• [Directions for this task]: Pull out every line below containing the word "with".

(Beginning of Records for processing)

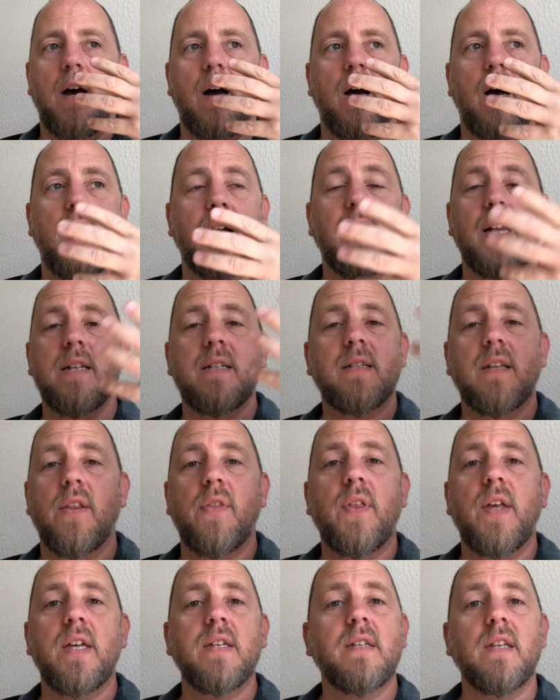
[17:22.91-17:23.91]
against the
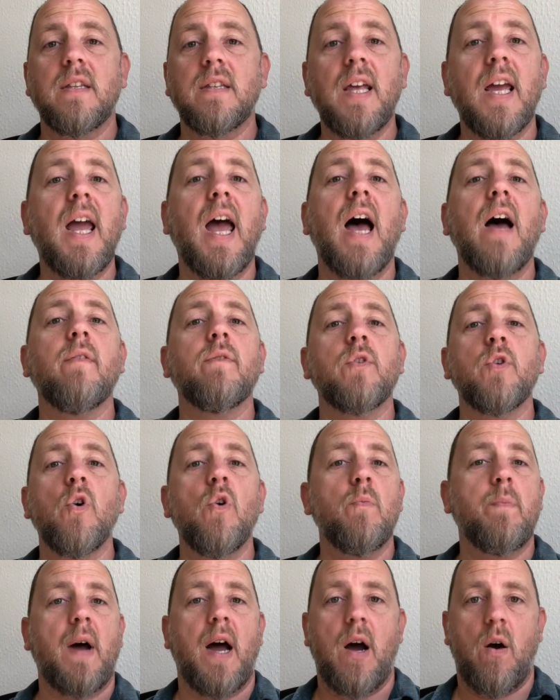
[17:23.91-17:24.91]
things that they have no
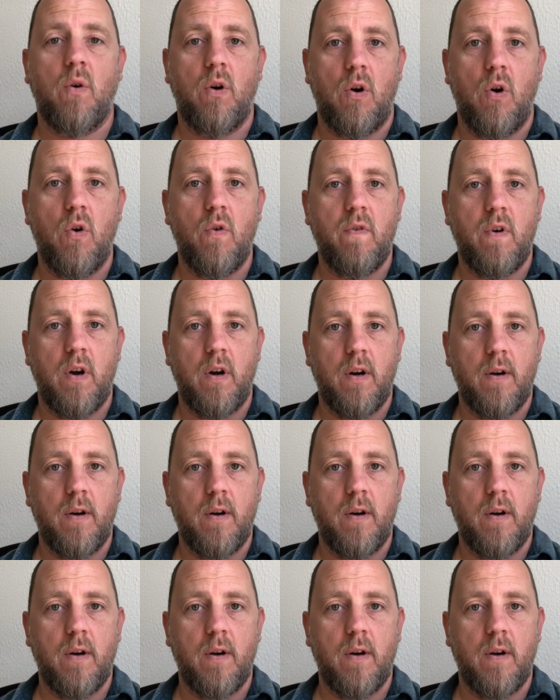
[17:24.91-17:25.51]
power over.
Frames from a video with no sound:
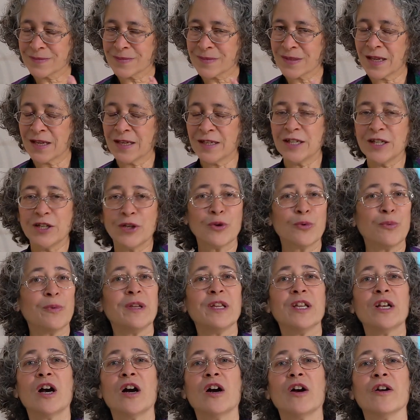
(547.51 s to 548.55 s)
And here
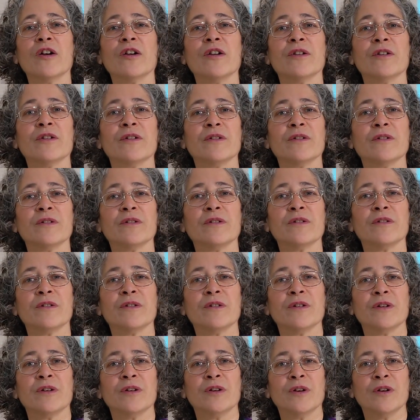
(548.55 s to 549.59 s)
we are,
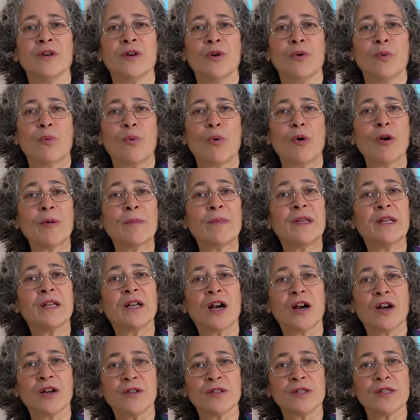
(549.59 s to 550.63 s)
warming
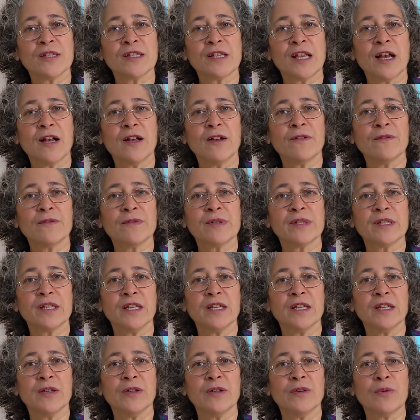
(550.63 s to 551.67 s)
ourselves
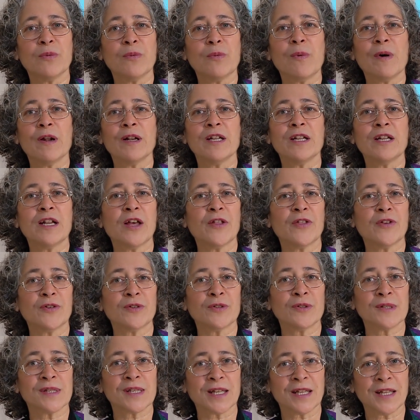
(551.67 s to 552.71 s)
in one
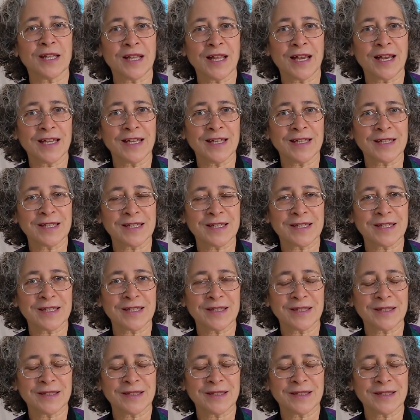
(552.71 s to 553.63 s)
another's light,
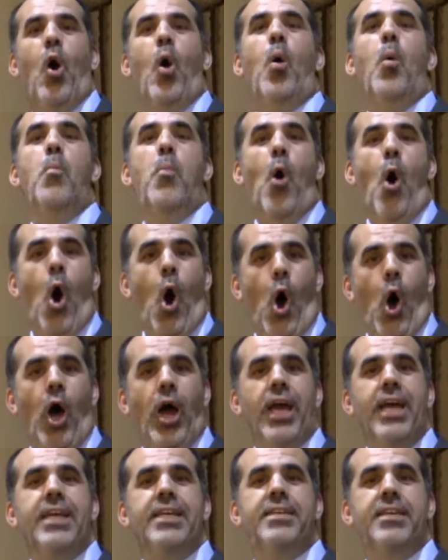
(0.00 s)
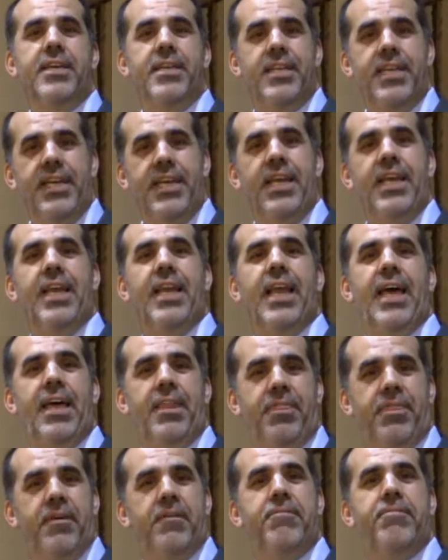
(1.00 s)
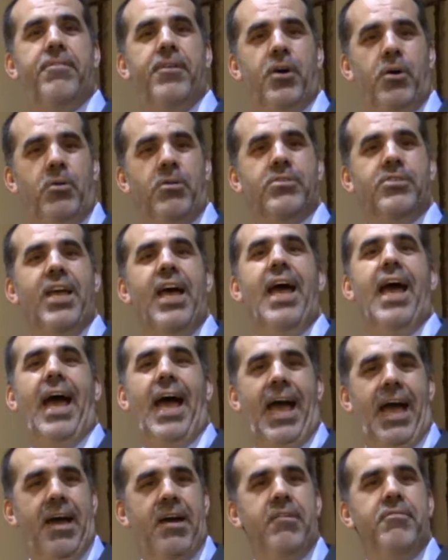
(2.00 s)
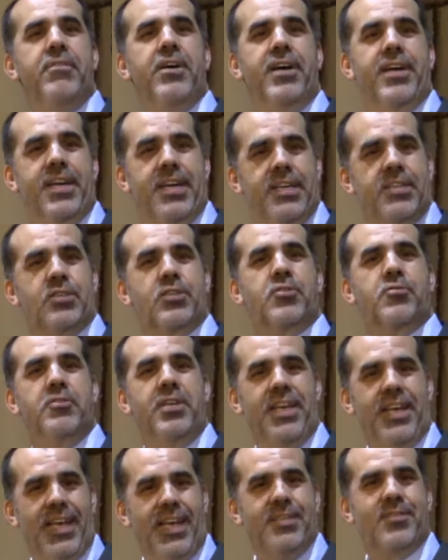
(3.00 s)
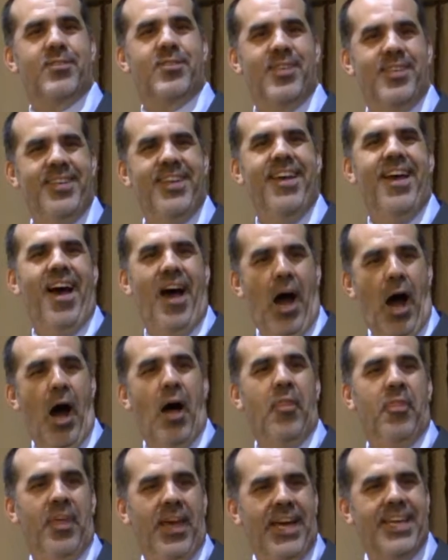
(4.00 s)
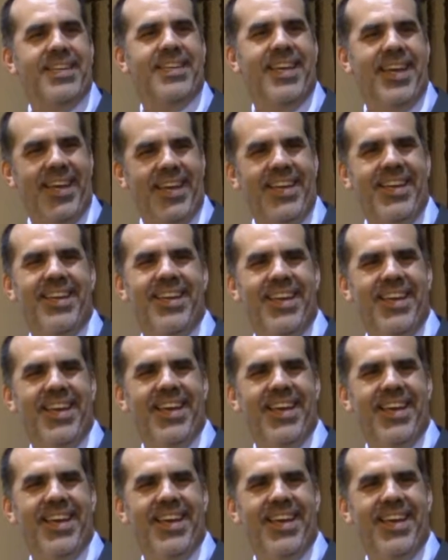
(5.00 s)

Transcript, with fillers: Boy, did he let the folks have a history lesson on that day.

(End of Records for processing)

• [The answer]:
Frames from a video with no sound:
Transcript, with fillers: Boy, did he let the folks have a history lesson on that day.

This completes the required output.